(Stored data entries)
============================================================

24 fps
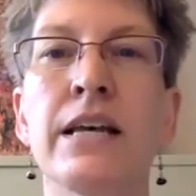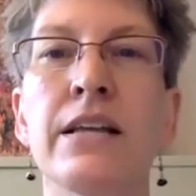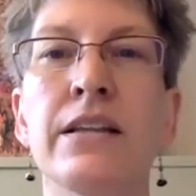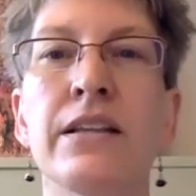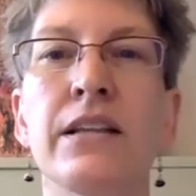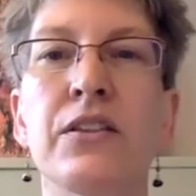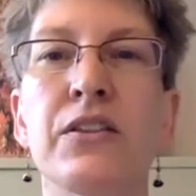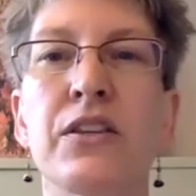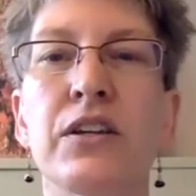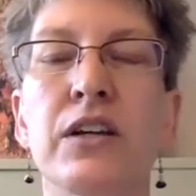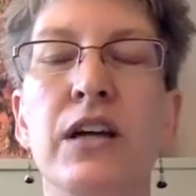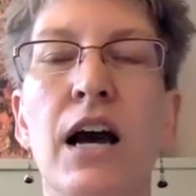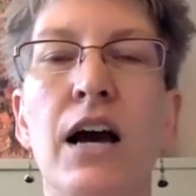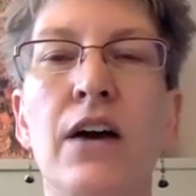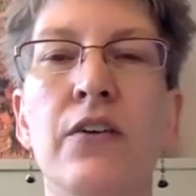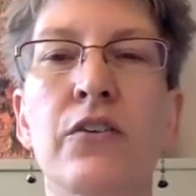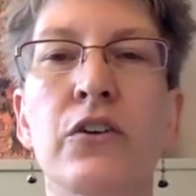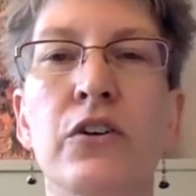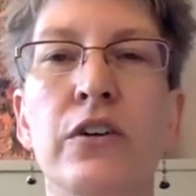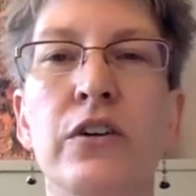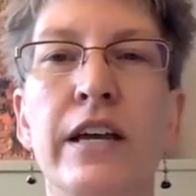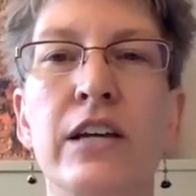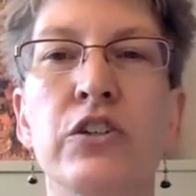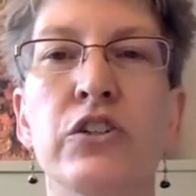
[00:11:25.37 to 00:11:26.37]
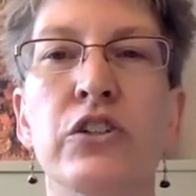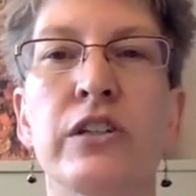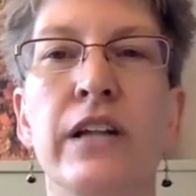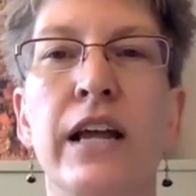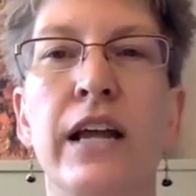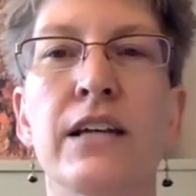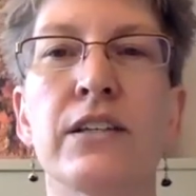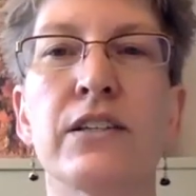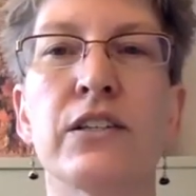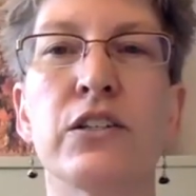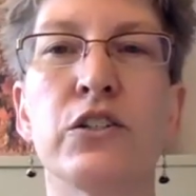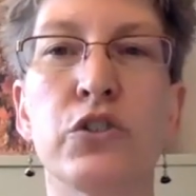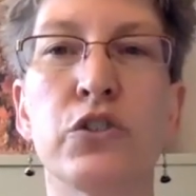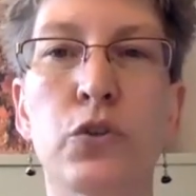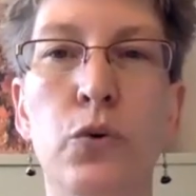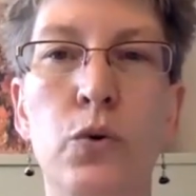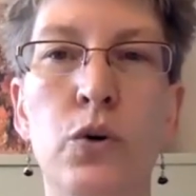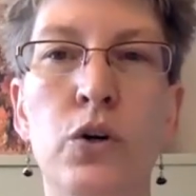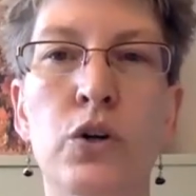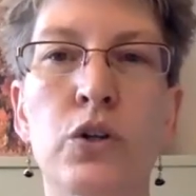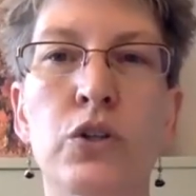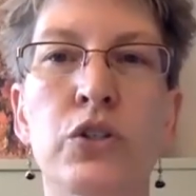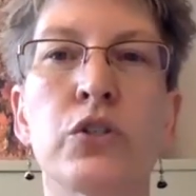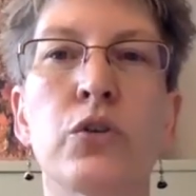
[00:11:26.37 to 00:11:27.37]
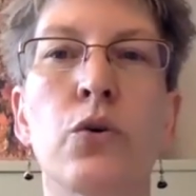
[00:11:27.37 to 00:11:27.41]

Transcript: that the congregation has endorsed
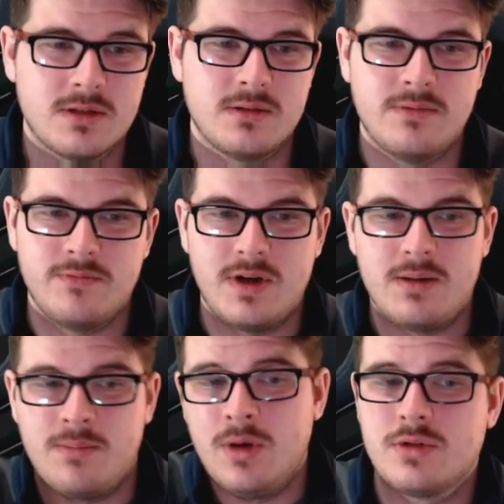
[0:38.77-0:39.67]
and in
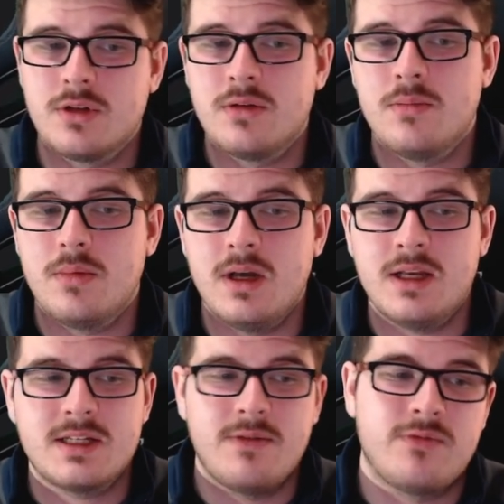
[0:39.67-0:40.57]
fact most of them
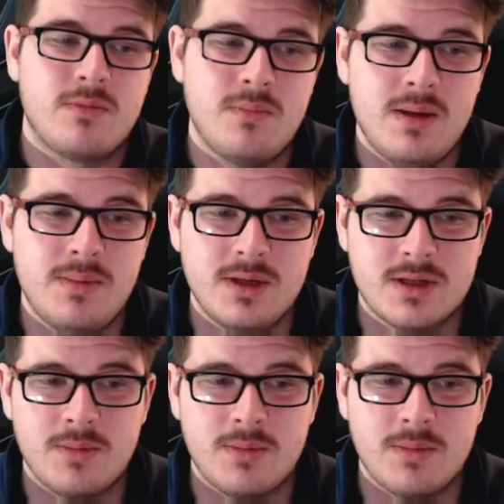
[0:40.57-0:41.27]
except from maybe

============================================================

■ Task brief ■
Without the pictures, retype all of the data above exactly.

■ Problem solution ■
24 fps
[00:11:25.37 to 00:11:26.37]
[00:11:26.37 to 00:11:27.37]
[00:11:27.37 to 00:11:27.41]

Transcript: that the congregation has endorsed
[0:38.77-0:39.67]
and in
[0:39.67-0:40.57]
fact most of them
[0:40.57-0:41.27]
except from maybe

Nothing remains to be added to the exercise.